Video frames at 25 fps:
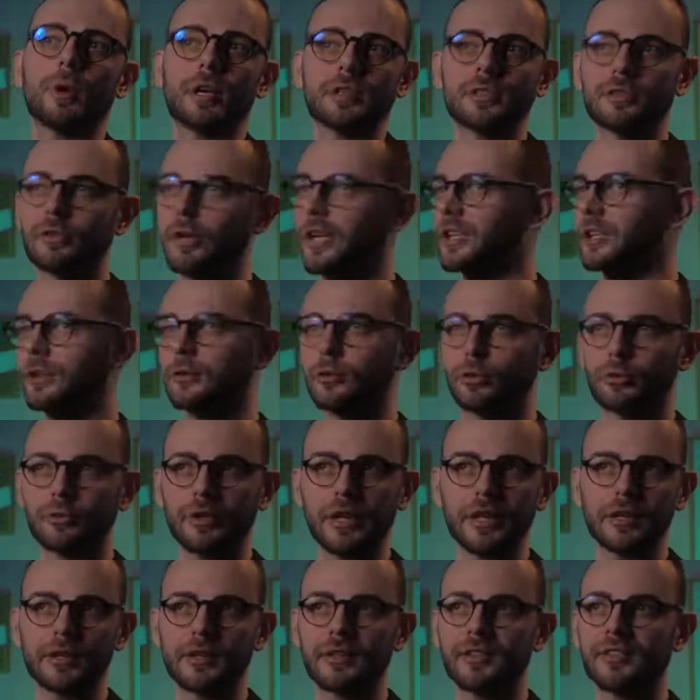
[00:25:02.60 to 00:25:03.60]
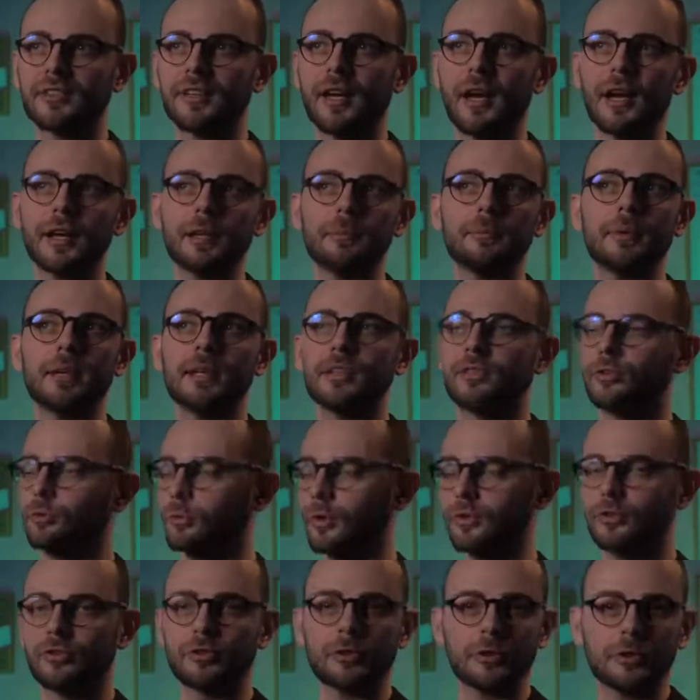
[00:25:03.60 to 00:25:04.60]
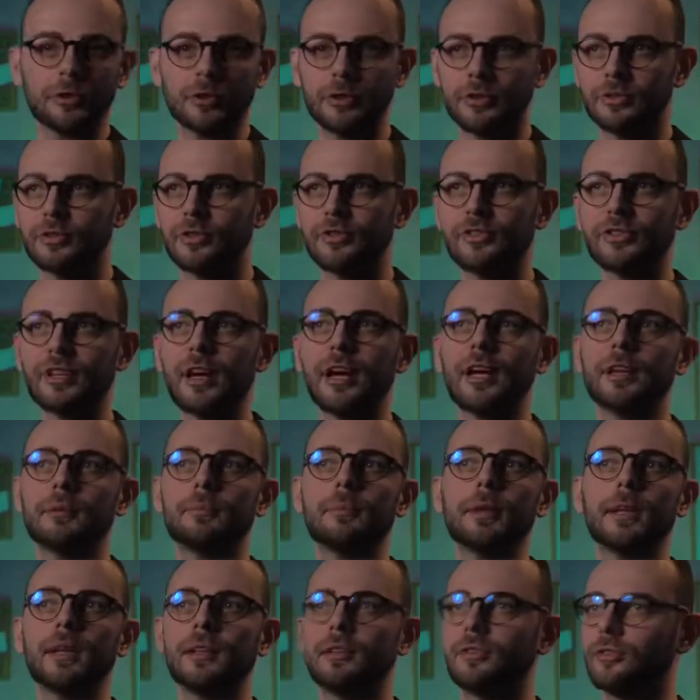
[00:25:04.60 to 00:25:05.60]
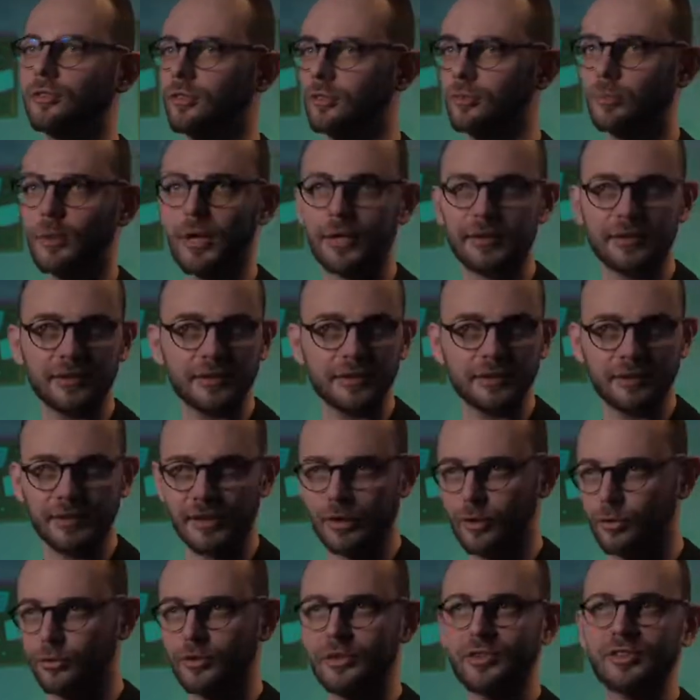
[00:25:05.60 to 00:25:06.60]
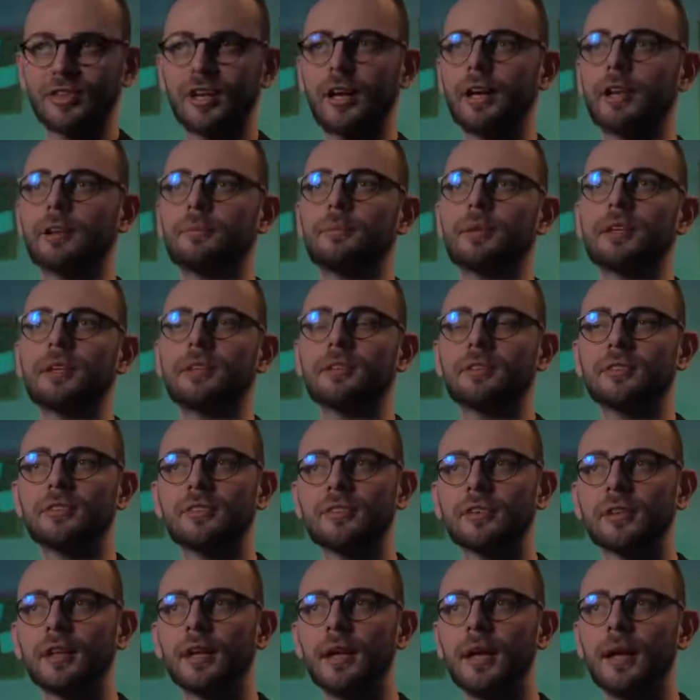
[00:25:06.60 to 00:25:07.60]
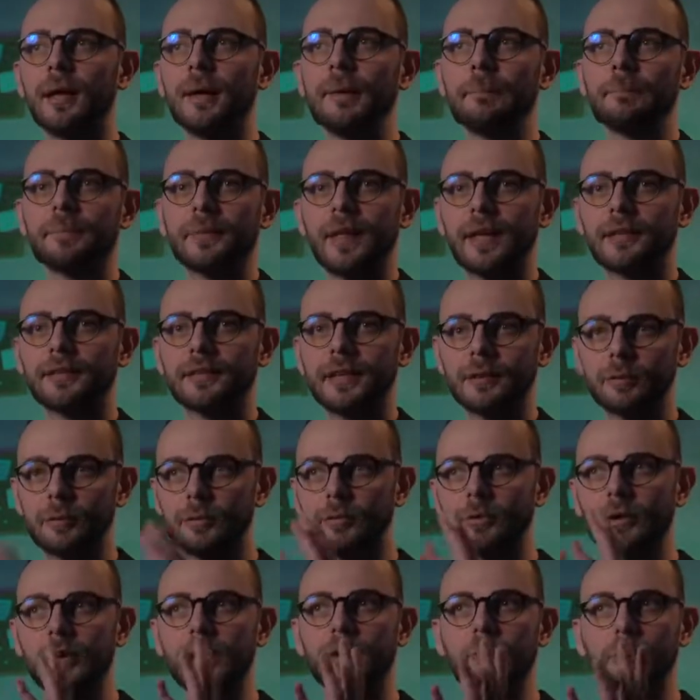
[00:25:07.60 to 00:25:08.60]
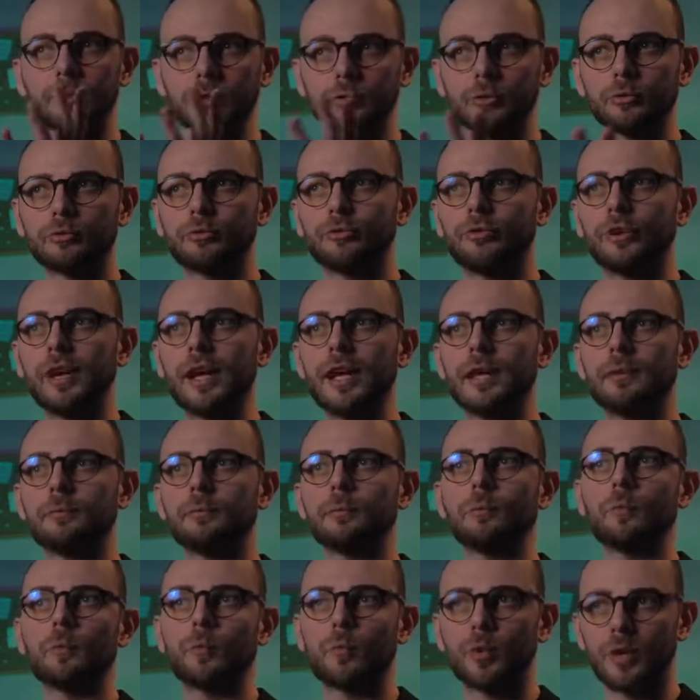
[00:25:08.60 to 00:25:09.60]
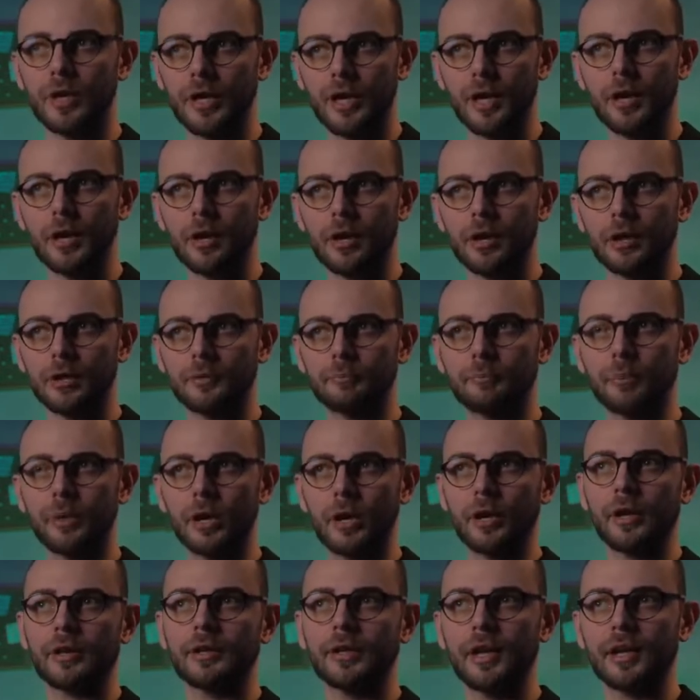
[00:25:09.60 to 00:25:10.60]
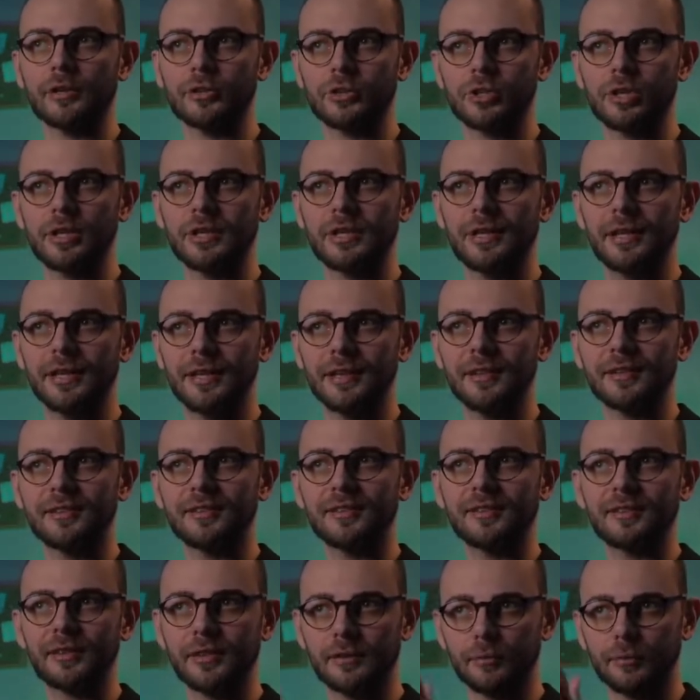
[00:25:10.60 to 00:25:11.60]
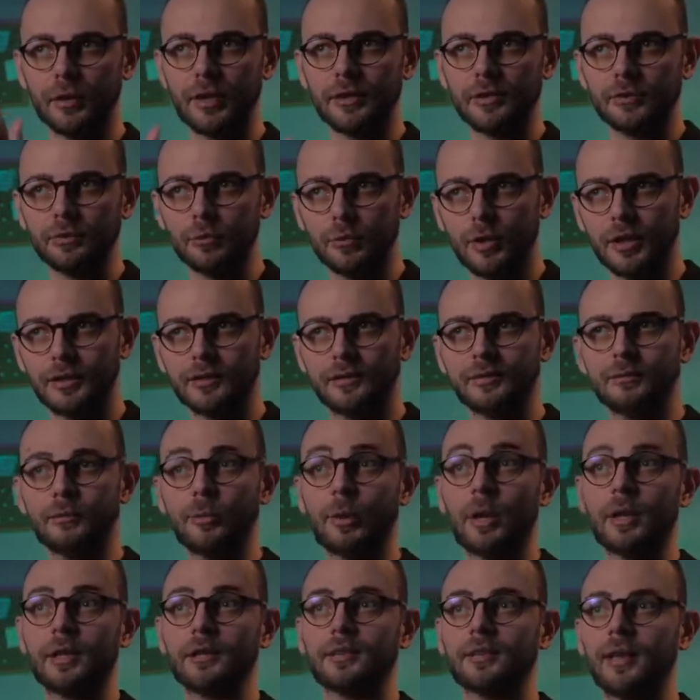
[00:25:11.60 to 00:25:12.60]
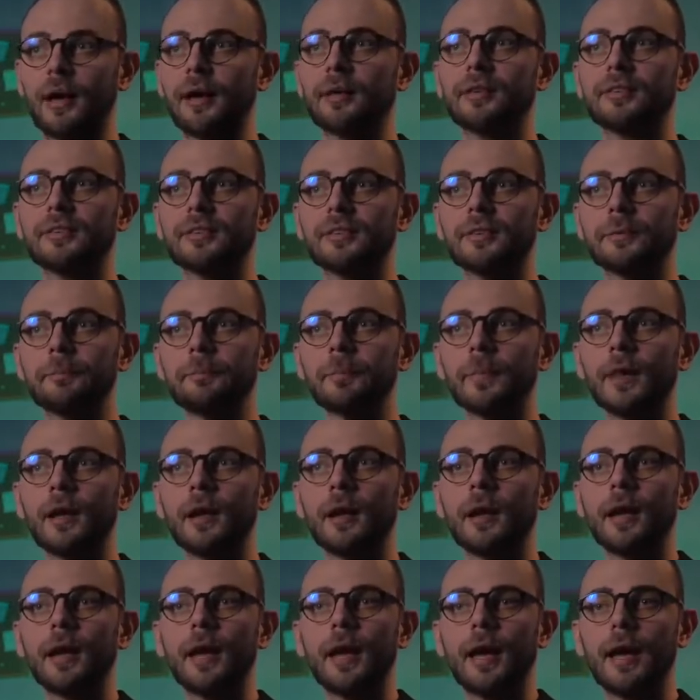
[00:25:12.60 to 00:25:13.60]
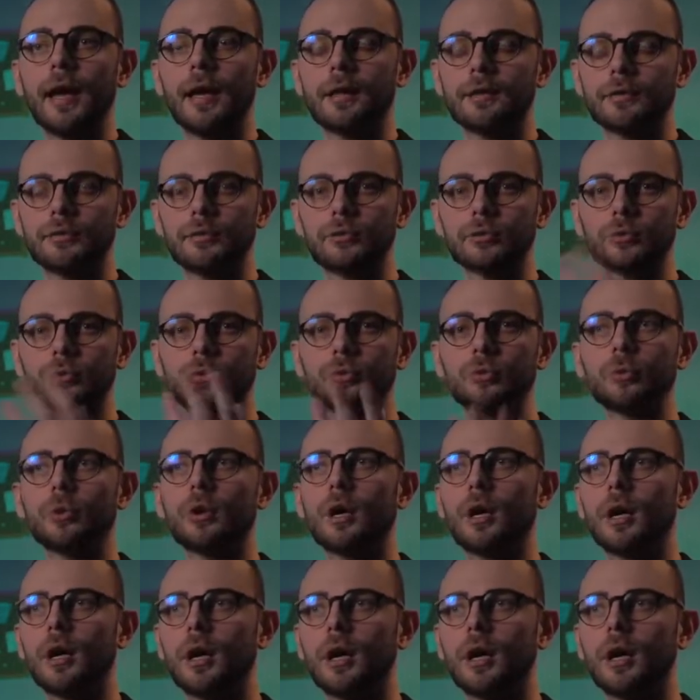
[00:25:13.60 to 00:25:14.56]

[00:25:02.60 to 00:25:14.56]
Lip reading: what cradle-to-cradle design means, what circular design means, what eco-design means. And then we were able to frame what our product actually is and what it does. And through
———
> [Task directions]: Could you set down every entry again exactly as written, leaving out any pictures?

> [Response to this exercise]:
Video frames at 25 fps:
[00:25:02.60 to 00:25:03.60]
[00:25:03.60 to 00:25:04.60]
[00:25:04.60 to 00:25:05.60]
[00:25:05.60 to 00:25:06.60]
[00:25:06.60 to 00:25:07.60]
[00:25:07.60 to 00:25:08.60]
[00:25:08.60 to 00:25:09.60]
[00:25:09.60 to 00:25:10.60]
[00:25:10.60 to 00:25:11.60]
[00:25:11.60 to 00:25:12.60]
[00:25:12.60 to 00:25:13.60]
[00:25:13.60 to 00:25:14.56]

[00:25:02.60 to 00:25:14.56]
Lip reading: what cradle-to-cradle design means, what circular design means, what eco-design means. And then we were able to frame what our product actually is and what it does. And through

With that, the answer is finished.